Иван Кузьмич проследил за направлением воздетого к небесам указательного перста и смирился с судьбой.
…Ну, быстрей летите, кони, отгоните прочь тоску!
Мы найдем себе другую – раскрасавицу-жену!
4
Дозорный появился уже в ранних сумерках, когда Кречетов присматривал подходящее место для лагеря. Подлетел наметом на лохматом монгольском коньке, подбросил правую ладонь к шапке.
В густой бороде – веселая ухмылка.
– Есть монастырь, Иван Кузьмич!..
Ущелье обрывалось внезапно, словно обрубленное топором великана. Дорога вела дальше, к подножию холма, над которым нависала каменная твердыня – Цюнчжусы Младшая.
На душе было неспокойно, но вопреки всему Кречетов ощутил что-то похожее на облегчение. По крайней мере, в одном деле удастся разобраться.
– Отря-я-я-ад, стой!..
До утра решили не тянуть. В монастыре могли заметить дозорных, значит, если там враги, ночью жди неприятностей. Иван Кузьмич, кратко переговорив с ветеранами, дал приказ занять оборону, на всякий случай приготовив пулеметы, сам же собрался на разведку, дабы лично разъяснить вопрос. Сунувшийся под руку Кибалка огреб по шее, на рвавшихся в бой ревсомольцев Кречетов выразительно взглянул, с собой же, после недолгих размышлений, решил взять барона. Довольный Унгерн, подкрутив рыжие усы, молодцевато взлетел в седло. В последний момент к Ивану Кузьмичу подъехал Мехлис, прокашлялся, помянул руководящую роль партии…
– Ладно, едем, – согласился красный командир, не желая лишних препираний. – Стрелять-то хоть умеете?
Отвечать Лев Захарович не стал.
Десяток «серебряных» получил приказ проводить разведку до выхода из ущелья. Дальше решили ехать сами.
– Вперед!..
* * *
Вспоили вы нас и вскормили,
Отчизны родные поля,
И мы беззаветно любили
Тебя, дорогая земля.
Теперь же грозный час борьбы настал,
Коварный враг на нас напал,
И каждому, кто Руси сын,
На бой с врагом лишь путь один…
– А что это вы такое поете, господин Мехлис? – не без изумления поинтересовался Унгерн. – Ух как интересно! А дальше, дальше?..
– К смотру строевой песню готовлюсь, – не оборачиваясь, буркнул Лев Захарович. – Старая солдатская, моему брату очень нравится. У вас есть принципиальные возражения, гражданин враг трудового народа?

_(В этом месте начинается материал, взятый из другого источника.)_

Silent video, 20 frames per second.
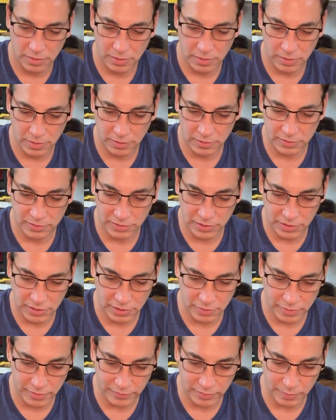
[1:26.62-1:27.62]
let's see, do
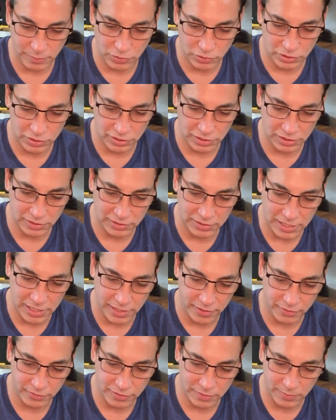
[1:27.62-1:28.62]
I have to push it to the side
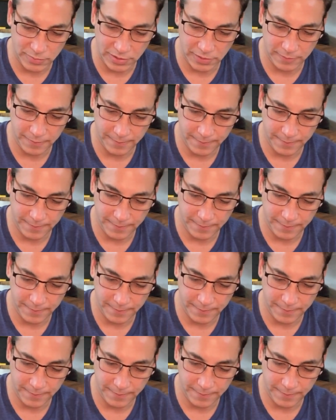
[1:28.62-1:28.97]
or something?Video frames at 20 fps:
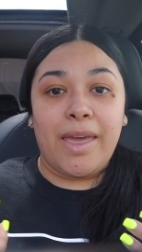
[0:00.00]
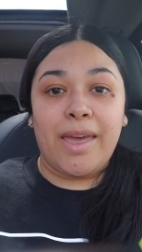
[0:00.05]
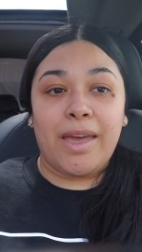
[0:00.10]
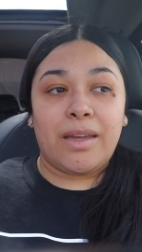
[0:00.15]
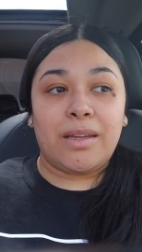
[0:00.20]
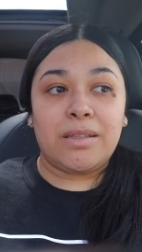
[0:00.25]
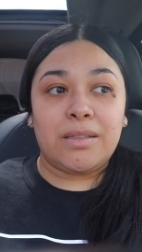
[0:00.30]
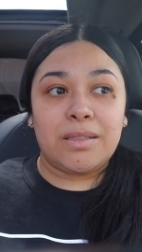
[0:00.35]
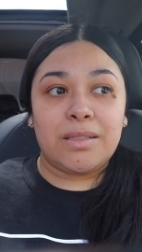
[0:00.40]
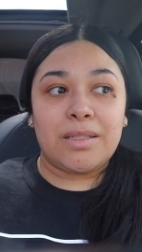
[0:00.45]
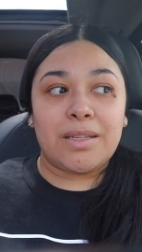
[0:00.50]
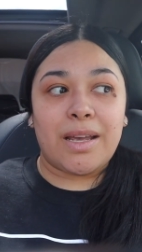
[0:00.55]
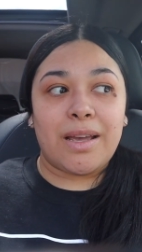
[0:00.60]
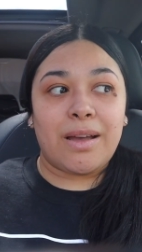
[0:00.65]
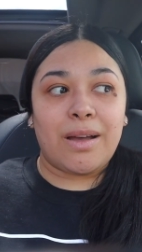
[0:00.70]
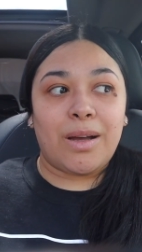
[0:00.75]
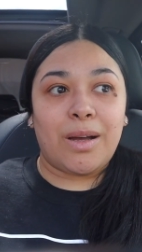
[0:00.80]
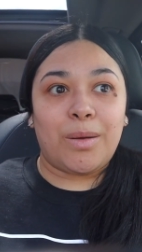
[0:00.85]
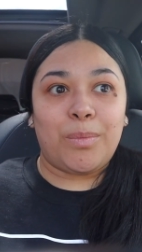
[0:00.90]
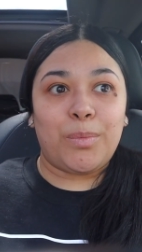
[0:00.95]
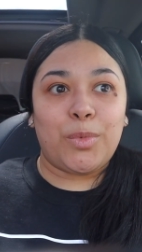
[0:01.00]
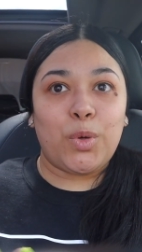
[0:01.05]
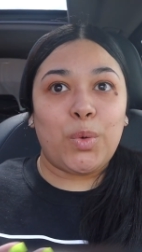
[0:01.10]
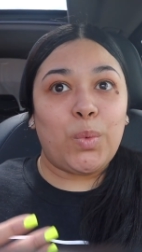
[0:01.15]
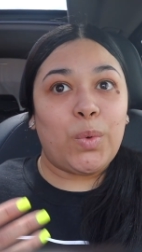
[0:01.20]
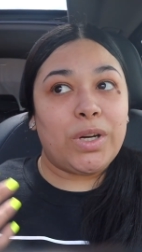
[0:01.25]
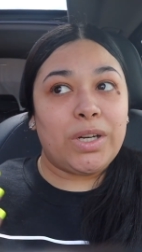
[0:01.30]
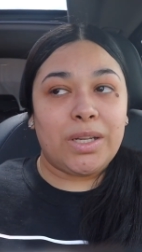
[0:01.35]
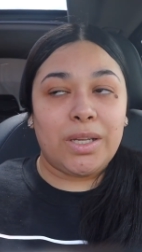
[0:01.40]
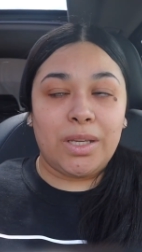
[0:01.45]
And, um,
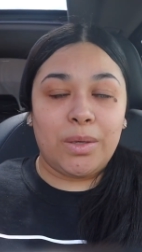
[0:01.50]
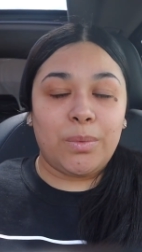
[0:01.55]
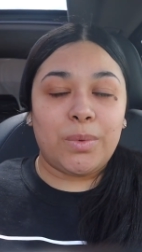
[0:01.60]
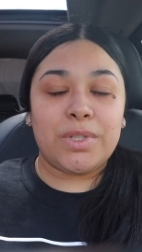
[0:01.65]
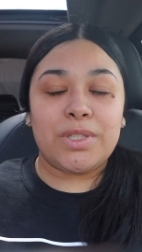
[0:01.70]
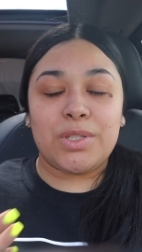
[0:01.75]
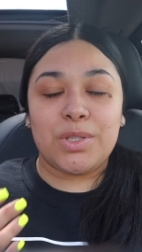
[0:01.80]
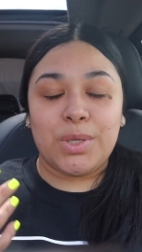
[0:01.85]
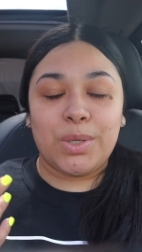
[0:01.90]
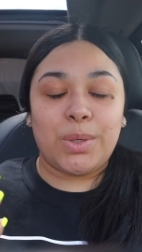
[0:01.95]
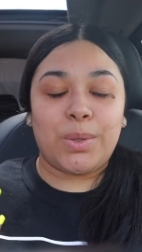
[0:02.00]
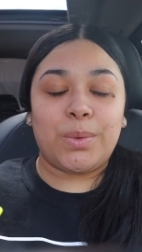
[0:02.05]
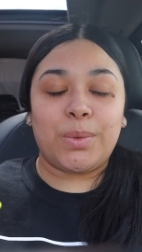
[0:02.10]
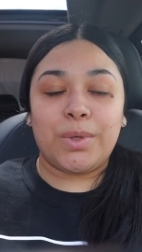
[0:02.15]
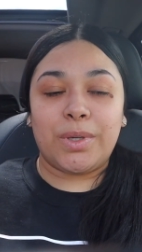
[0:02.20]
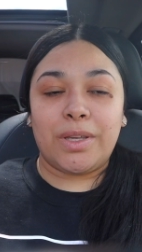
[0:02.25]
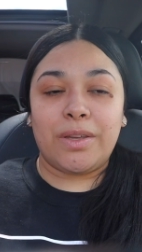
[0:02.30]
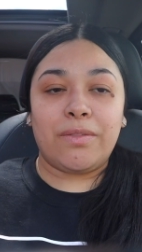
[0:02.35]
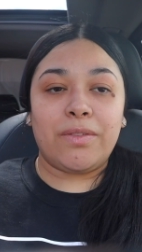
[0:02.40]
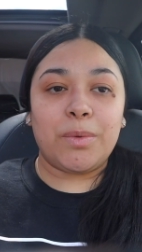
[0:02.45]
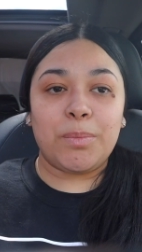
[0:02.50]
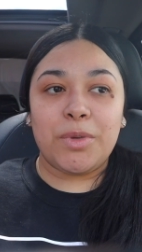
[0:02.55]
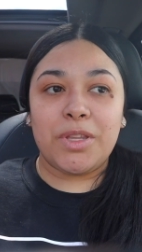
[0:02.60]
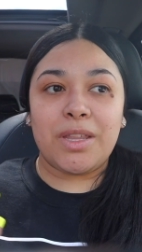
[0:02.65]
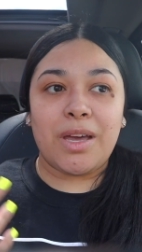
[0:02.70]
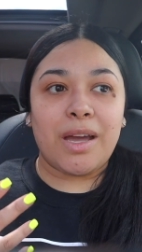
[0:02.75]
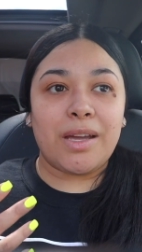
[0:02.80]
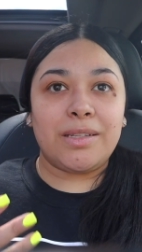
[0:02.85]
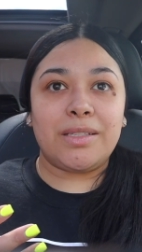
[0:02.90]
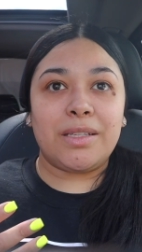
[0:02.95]
when he was, you know, giving me
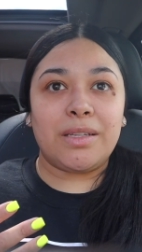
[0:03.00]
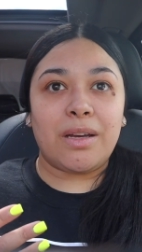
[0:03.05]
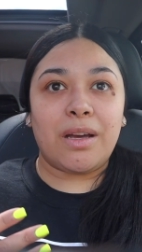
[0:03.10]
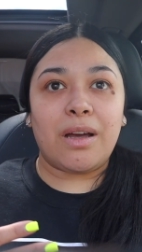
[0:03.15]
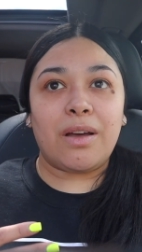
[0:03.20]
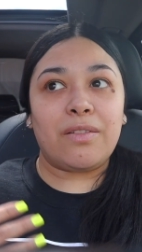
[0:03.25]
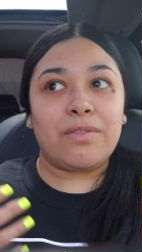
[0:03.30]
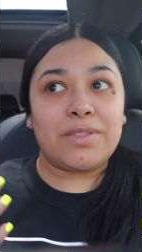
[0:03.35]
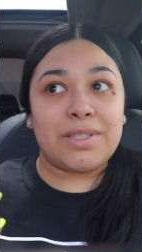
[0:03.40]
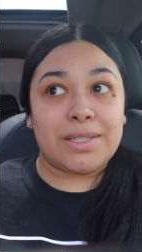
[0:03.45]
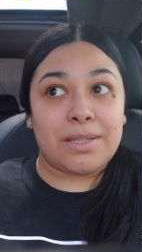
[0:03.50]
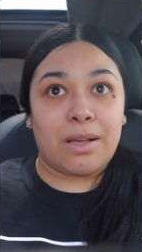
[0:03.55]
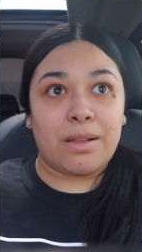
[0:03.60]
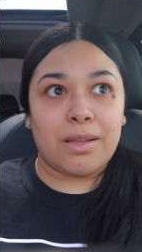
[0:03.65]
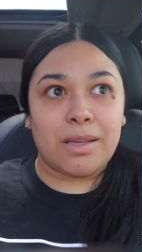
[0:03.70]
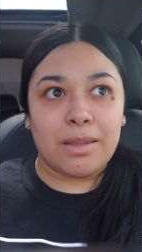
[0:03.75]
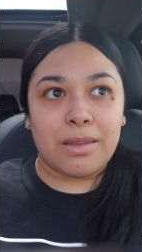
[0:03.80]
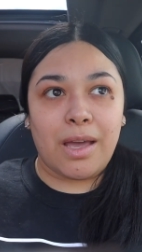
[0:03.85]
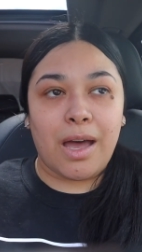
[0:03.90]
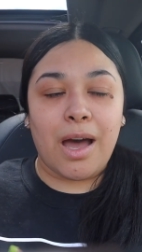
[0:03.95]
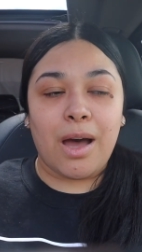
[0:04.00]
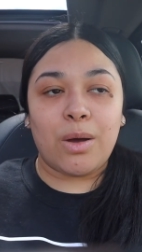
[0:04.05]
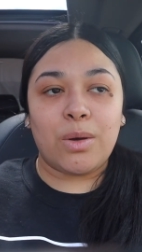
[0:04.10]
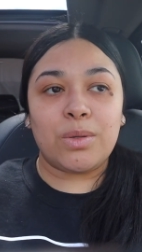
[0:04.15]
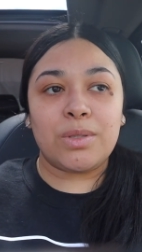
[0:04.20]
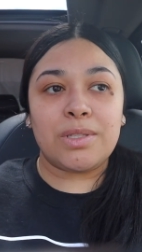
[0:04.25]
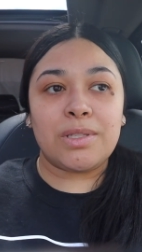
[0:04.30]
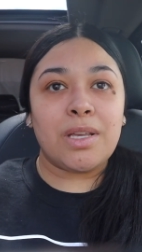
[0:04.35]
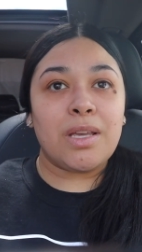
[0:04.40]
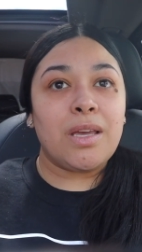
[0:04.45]
the idea of selling the
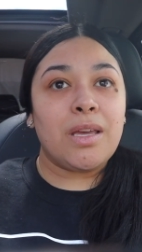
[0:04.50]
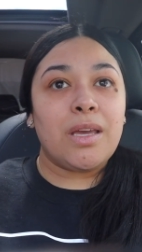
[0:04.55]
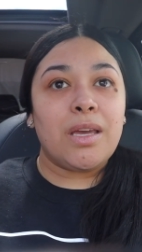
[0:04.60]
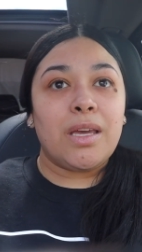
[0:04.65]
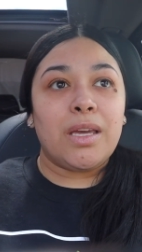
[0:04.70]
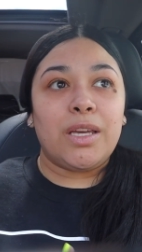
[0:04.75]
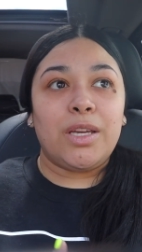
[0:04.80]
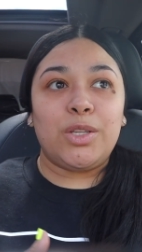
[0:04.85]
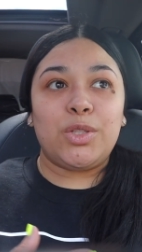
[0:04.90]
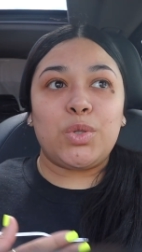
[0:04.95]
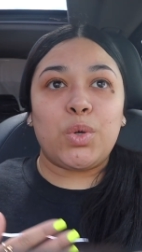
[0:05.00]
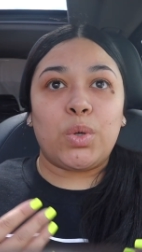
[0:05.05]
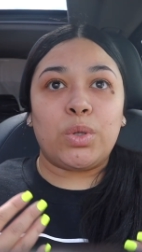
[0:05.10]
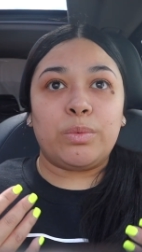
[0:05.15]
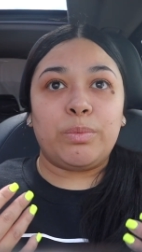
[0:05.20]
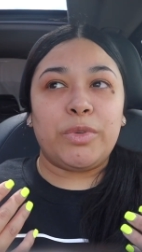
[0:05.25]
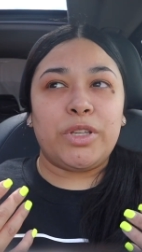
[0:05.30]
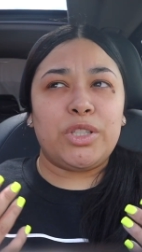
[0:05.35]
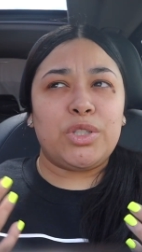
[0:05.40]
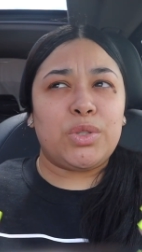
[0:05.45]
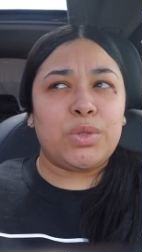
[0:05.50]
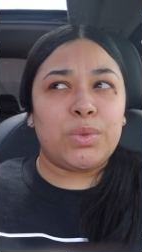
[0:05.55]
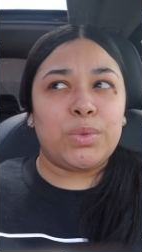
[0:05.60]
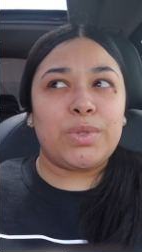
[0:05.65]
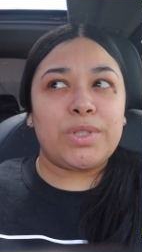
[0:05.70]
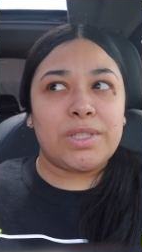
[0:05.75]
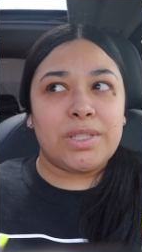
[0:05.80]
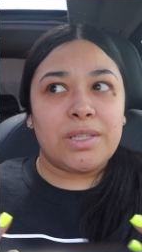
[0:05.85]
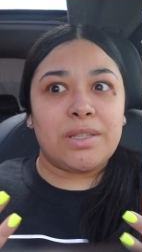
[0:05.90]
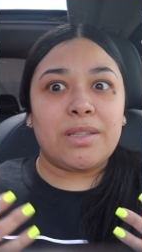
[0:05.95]
house, he told me, do
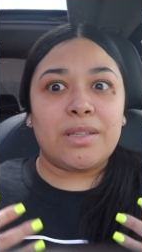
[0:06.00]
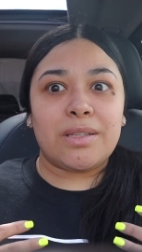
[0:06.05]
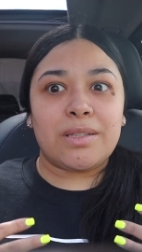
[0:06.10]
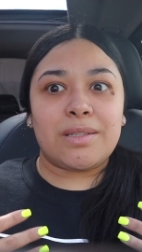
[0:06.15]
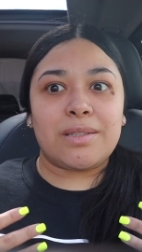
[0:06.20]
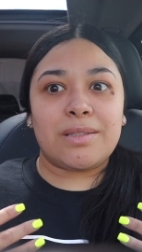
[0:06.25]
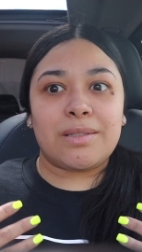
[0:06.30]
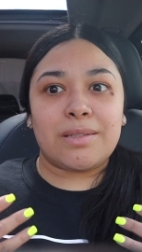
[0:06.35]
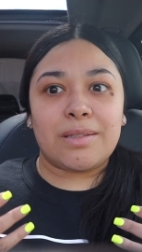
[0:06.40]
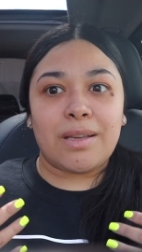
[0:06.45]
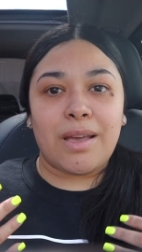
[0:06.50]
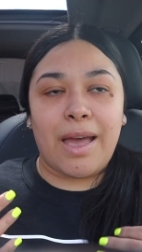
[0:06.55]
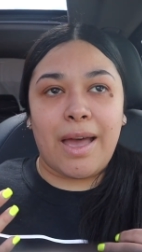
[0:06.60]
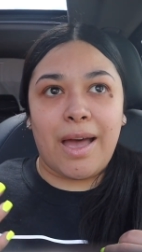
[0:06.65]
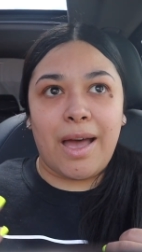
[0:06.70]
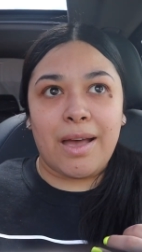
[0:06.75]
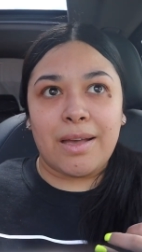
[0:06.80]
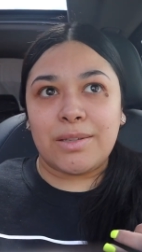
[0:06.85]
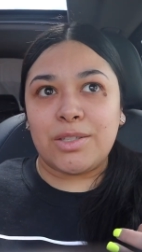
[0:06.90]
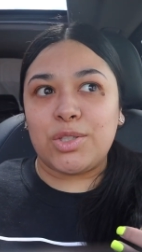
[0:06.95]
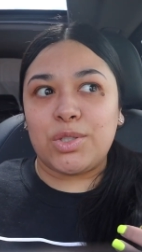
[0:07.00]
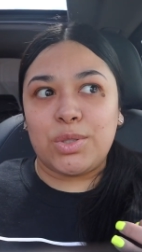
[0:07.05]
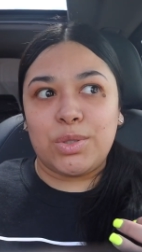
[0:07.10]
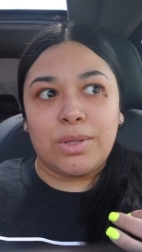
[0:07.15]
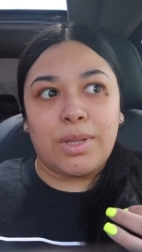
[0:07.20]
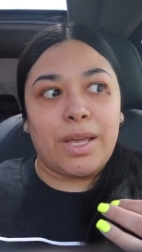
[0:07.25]
you see this as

Барон даже руками замахал, рискнув бросить поводья.
– Что вы, что вы! Просто, знаете, не ожидал…
– Ладно вам, господа и товарищи, – примирительно молвил Иван Кузьмич, поглядывая на темнеющий вдали монастырь. – Чего мы только в армии не пели? Я, правда, эту не слыхал.
Мы дети отчизны великой,
Мы помним заветы отцов,
Погибших за край свой родимый
Геройскою смертью бойцов… —
с вызовом пропел Мехлис, потом, немного подумав, покачал головой:
– Нет, для смотра не годится. Аполитично выходит, к тому же отсутствует классовая адресность. К сожалению, товарищи, вопрос агитации и пропаганды посредством песен решается пока неудовлетворительно…
Из ущелья выехали уже в густых сумерках. В этих краях темнело быстро, и Кречетов не раз уже оглядывался по сторонам, ожидая неприятных сюрпризов. Обитель Цюнчжусы напоминала громадный, слабо отесанный валун. Ни огонька, ни звука. Стук копыт далеко разносился по сторонам.
К болтовне товарища Мехлиса Иван Кузьмич отнесся с пониманием. Наверняка волнуется, вот пробует себя подбодрить. Пусть! На ссору на нарывается, и ладно.
– Там, наверху, кто-то есть, – барон, привстав в стременах, всмотрелся в синеватый сумрак. – Меня, господа, не обманешь, печенкой чую, да-с. А если учесть, что нас до сих пор не окликнули и не попытались пристрелить…
Словно в ответ, на вершине вспыхнул огонь – ярко-белый, словно большая звезда. А через мгновение послышался резкий голос трубы.
– Знакомое что-то, – неуверенно заметил Кречетов.
Унгерн удивленно хмыкнул:
– Неужто не узнали? Сигнал «слушайте все!». Вот вам и дикая Азия-с. Посему можно уверенно предположить, что сие – обращение непосредственно к нам. Интересно, как тамошний гарнизон относится к комиссарам?